Migranten und Geflüchtete leben in Deutschland häufig in prekären Verhältnissen. Und häufig sind sie nicht selbst dafür verantwortlich, sondern der Staat. Viele bekommen keine Chance, sich zu integrieren, die Sprache zu lernen oder zu arbeiten. Frei nach der Rap-Gruppe KIZ: “Glaubt ihr, die Flüchtlinge sind in Partyboote gestiegen, mit dem großen Traum, im Park mit Drogen zu dealen?”

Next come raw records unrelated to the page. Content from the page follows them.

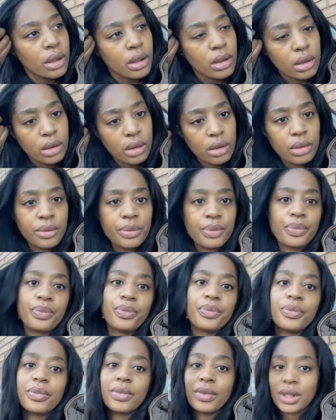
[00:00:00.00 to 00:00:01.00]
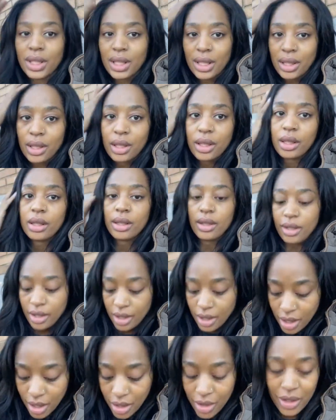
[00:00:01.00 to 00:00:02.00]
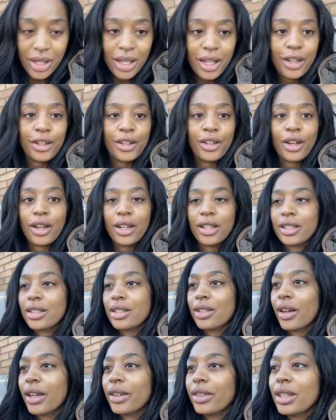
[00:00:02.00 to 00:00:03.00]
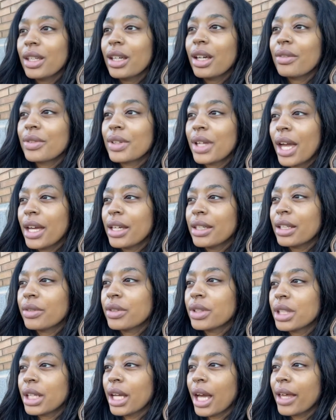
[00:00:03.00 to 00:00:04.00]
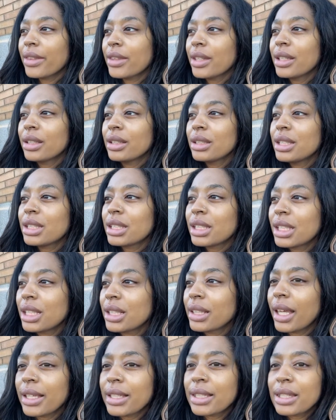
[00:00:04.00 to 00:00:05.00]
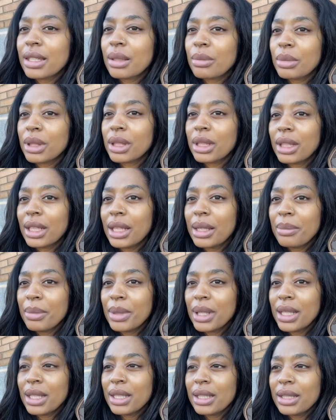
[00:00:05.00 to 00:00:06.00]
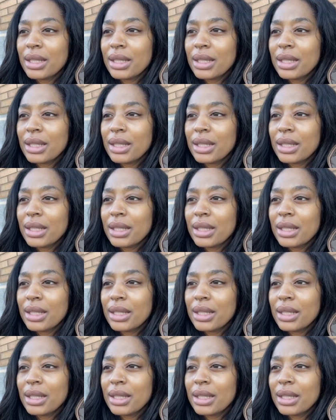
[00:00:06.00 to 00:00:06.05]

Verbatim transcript: Oh. Okay, y'all. So I think I've gotten everything. I think I need to get like some lemon.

Das Kriminalitätsproblem kann man lösen: Mehr Sozialarbeit statt härtere Strafen

In Puncto Integration ist Deutschland im vergangenen Jahrhundert stehen geblieben. Wir schaffen es nicht, das Potenzial der Menschen zu nutzen, die zu uns kommen, weil wir vergessen, dass sie nicht mit den gleichen Vorzeichen starten wie Menschen, deren Muttersprache Deutsch ist, die schon ihr Leben lang hier wohnen und die an Kultur und Gesellschaft gewöhnt sind. Sie brauchen Hilfe – und genau die bekommen sie nicht.

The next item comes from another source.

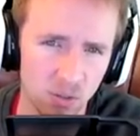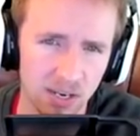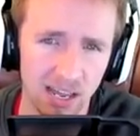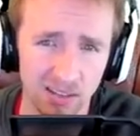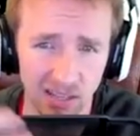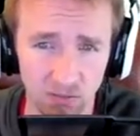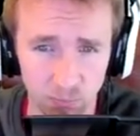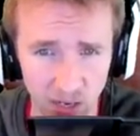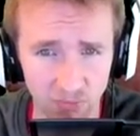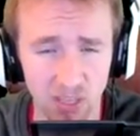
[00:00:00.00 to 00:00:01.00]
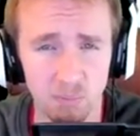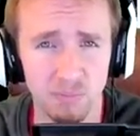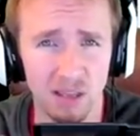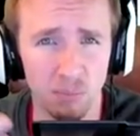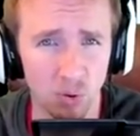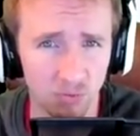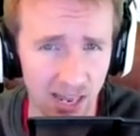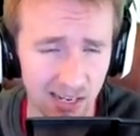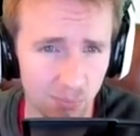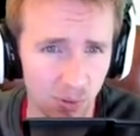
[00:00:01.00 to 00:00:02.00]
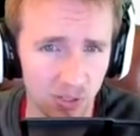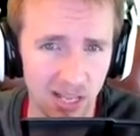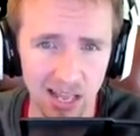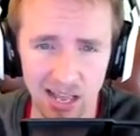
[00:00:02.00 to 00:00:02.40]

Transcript: that now that they've buffed them, they're more valuable.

Die Probleme der gestiegenen Kriminalität kann man lösen. Nur eben nicht mit den Mitteln, mit denen sich Politiker gerne brüsten. Nicht mit einer gesteigerten Polizeipräsenz auf öffentlichen Plätzen, nicht mit strengeren Abschiebegesetzen oder härteren Strafen. Sondern mit Löhnen, die zum Leben reichen, mit Sozialarbeit, Streetworkern, Ganztagsangeboten in Schulen oder Jugendclubs, einem Ausbau von Sprachkursen und pädagogischer Betreuung. Applaus gibt es dafür keinen, aber nur so kann man verhindern, dass Menschen überhaupt auf die schiefe Bahn geraten.